Après un événement potentiellement traumatique comme un accident, une agression, un viol, il est normal de ressentir des émotions intenses, mais si la souffrance perdure au-delà d’un mois ou si de nouveaux symptômes apparaissent, il est vivement conseillé de prendre contact avec un professionnel de la santé mentale. Il est important de savoir ce qu’est un traumatisme pour comprendre pourquoi ce trouble risque de devenir chronique. Notre cerveau ne traite pas les événements hautement émotionnels, voire traumatiques, de la même manière que les événements banals. Il existe dans notre cerveau un système inné qui traite les expériences que nous vivons ; on pourrait dire qui les digère. Toute nouvelle expérience est automatiquement triée et reliée à celles déjà conservées dans notre mémoire. Ainsi mises en lien avec ce que nous savons déjà, nous pouvons lui donner sens. Mais lorsqu’une personne est confrontée à un événement violent, elle produit des hormones de stress et un déséquilibre se produit dans son système nerveux. Le cerveau ne peut pas traiter correctement les informations liées à cet événement. Il ne parvient pas à les digérer. En conséquence, le souvenir de l’événement est maintenu dans son état brut et perturbant. Les images, les sons, les sensations physiques, les émotions, les pensées, les idées, etc., présents au moment de l’événement, restent figés dans le temps, coincés dans une mémoire à part. Il existe des méthodes thérapeutiques efficaces, telles que l’EMDR et l’hypnose, qui permettent d’agir sur ces réseaux neuronaux dysfonctionnels contenant les souvenirs traumatiques. Un psychologue formé à la prise en charge du trauma peut aider les personnes à traiter ces souvenirs traumatiques et à développer des stratégies d’adaptation.
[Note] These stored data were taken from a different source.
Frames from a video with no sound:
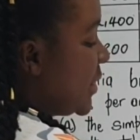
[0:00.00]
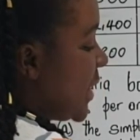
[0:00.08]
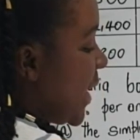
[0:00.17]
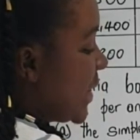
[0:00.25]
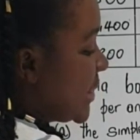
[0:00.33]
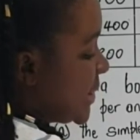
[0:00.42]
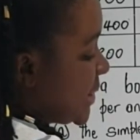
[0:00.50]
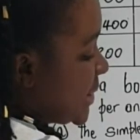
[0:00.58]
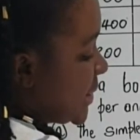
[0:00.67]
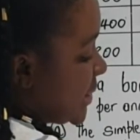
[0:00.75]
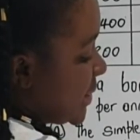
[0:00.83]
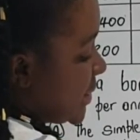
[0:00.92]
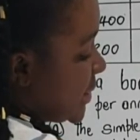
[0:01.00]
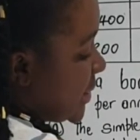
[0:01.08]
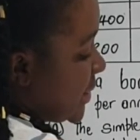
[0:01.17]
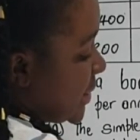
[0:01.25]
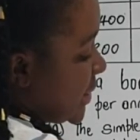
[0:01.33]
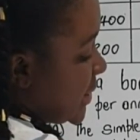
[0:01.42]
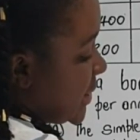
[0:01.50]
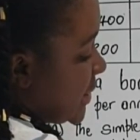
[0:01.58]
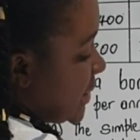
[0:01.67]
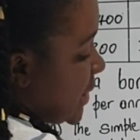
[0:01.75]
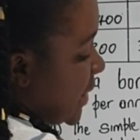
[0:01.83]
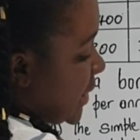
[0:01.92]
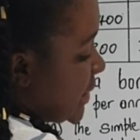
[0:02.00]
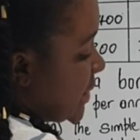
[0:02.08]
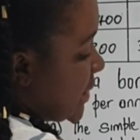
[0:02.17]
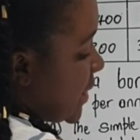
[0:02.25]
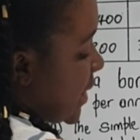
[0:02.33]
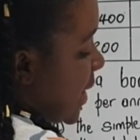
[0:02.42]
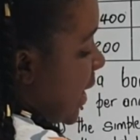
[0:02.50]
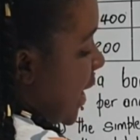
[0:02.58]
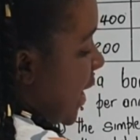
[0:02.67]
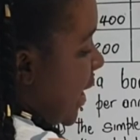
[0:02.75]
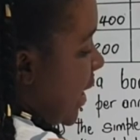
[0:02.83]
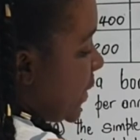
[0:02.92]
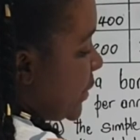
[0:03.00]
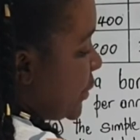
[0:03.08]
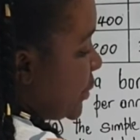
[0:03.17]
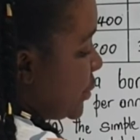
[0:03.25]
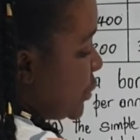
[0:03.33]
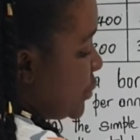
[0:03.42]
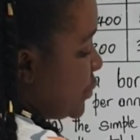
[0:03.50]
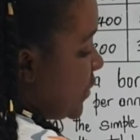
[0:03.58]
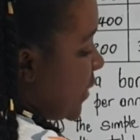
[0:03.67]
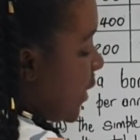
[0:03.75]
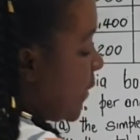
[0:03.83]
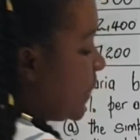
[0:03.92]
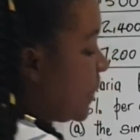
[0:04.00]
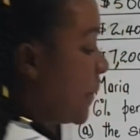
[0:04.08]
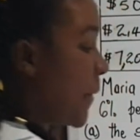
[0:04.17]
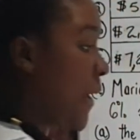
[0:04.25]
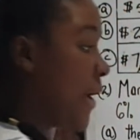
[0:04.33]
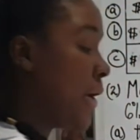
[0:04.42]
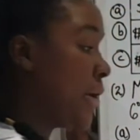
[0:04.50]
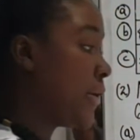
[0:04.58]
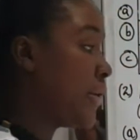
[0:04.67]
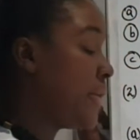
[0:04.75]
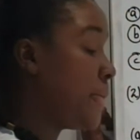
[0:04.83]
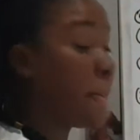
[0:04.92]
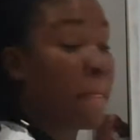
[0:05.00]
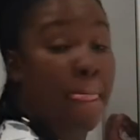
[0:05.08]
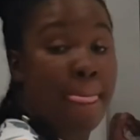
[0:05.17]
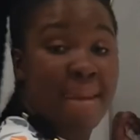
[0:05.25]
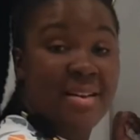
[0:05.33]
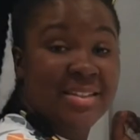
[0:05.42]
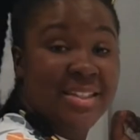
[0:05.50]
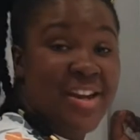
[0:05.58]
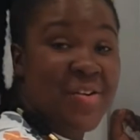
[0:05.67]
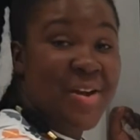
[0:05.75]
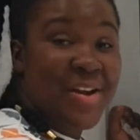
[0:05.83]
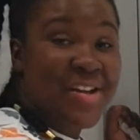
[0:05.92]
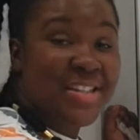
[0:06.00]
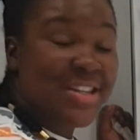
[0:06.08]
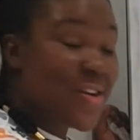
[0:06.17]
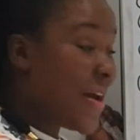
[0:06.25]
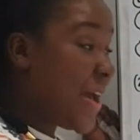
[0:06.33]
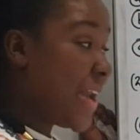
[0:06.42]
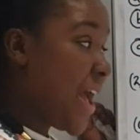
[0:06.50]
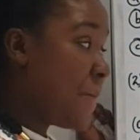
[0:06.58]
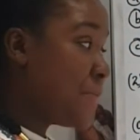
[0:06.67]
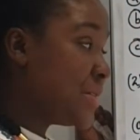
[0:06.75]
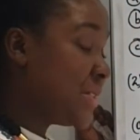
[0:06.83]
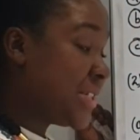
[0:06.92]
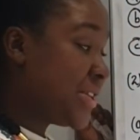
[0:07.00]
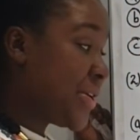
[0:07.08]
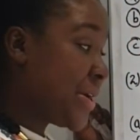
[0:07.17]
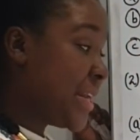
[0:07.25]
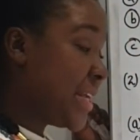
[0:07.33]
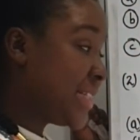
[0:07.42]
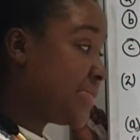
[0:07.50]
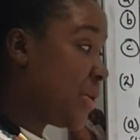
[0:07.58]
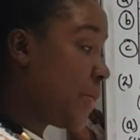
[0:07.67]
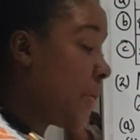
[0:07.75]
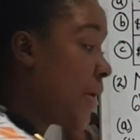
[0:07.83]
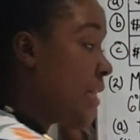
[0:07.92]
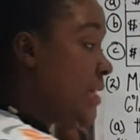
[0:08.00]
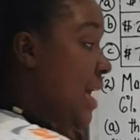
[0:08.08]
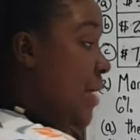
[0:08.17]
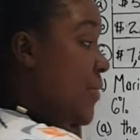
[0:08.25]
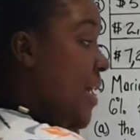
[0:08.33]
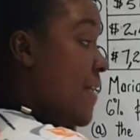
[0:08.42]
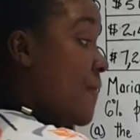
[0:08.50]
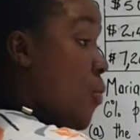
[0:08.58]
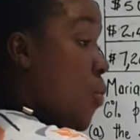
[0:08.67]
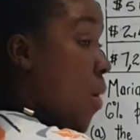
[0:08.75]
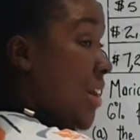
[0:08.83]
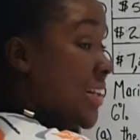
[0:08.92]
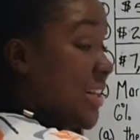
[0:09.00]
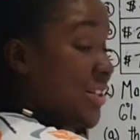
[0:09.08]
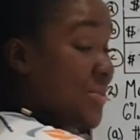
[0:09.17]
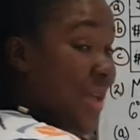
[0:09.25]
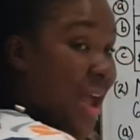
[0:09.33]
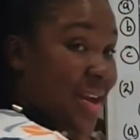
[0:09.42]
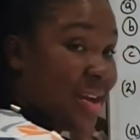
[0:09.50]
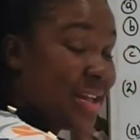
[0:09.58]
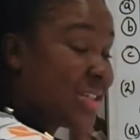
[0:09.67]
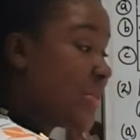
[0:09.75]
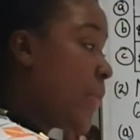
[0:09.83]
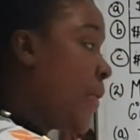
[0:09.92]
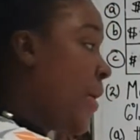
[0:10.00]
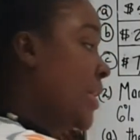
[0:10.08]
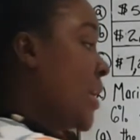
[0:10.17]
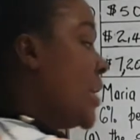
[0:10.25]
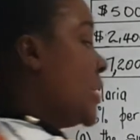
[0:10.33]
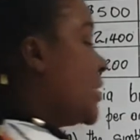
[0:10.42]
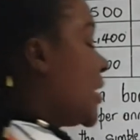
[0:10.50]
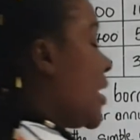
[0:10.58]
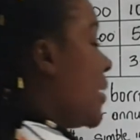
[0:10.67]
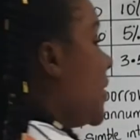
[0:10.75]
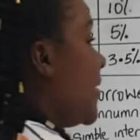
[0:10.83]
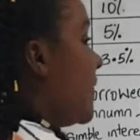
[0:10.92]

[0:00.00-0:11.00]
that's 6, and 2 there. Good. So now we're going to go ahead and put in our decimal point, and we have 1 digit behind the decimal point. So coming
Tout symptôme ou comportement entraînant de la souffrance et affectant la qualité de vie ainsi que le fonctionnement quotidien est une indication pour consulter, surtout s’il persiste au-delà de quelques semaines. Cela inclut notamment les troubles alimentaires comme la boulimie et l’anorexie, ainsi que les addictions, qu’il s’agisse d’alcool, de drogues, de jeux ou de pornographie. D’autres signes préoccupants peuvent être les troubles du sommeil, la perte de motivation, le repli sur soi, les angoisses, la tristesse ou les conflits avec l’entourage. Il est normal de connaître des périodes de mal-être psychologique de quelques jours ou semaines, mais si ces difficultés s’installent, cela peut indiquer des troubles sous-jacents nécessitant un traitement.

Il n’est pas indispensable d’avoir de graves troubles pour consulter un psychologue. Certaines personnes choisissent de le faire pour mieux se comprendre, explorer les raisons de leur fonctionnement ou approfondir leur histoire personnelle.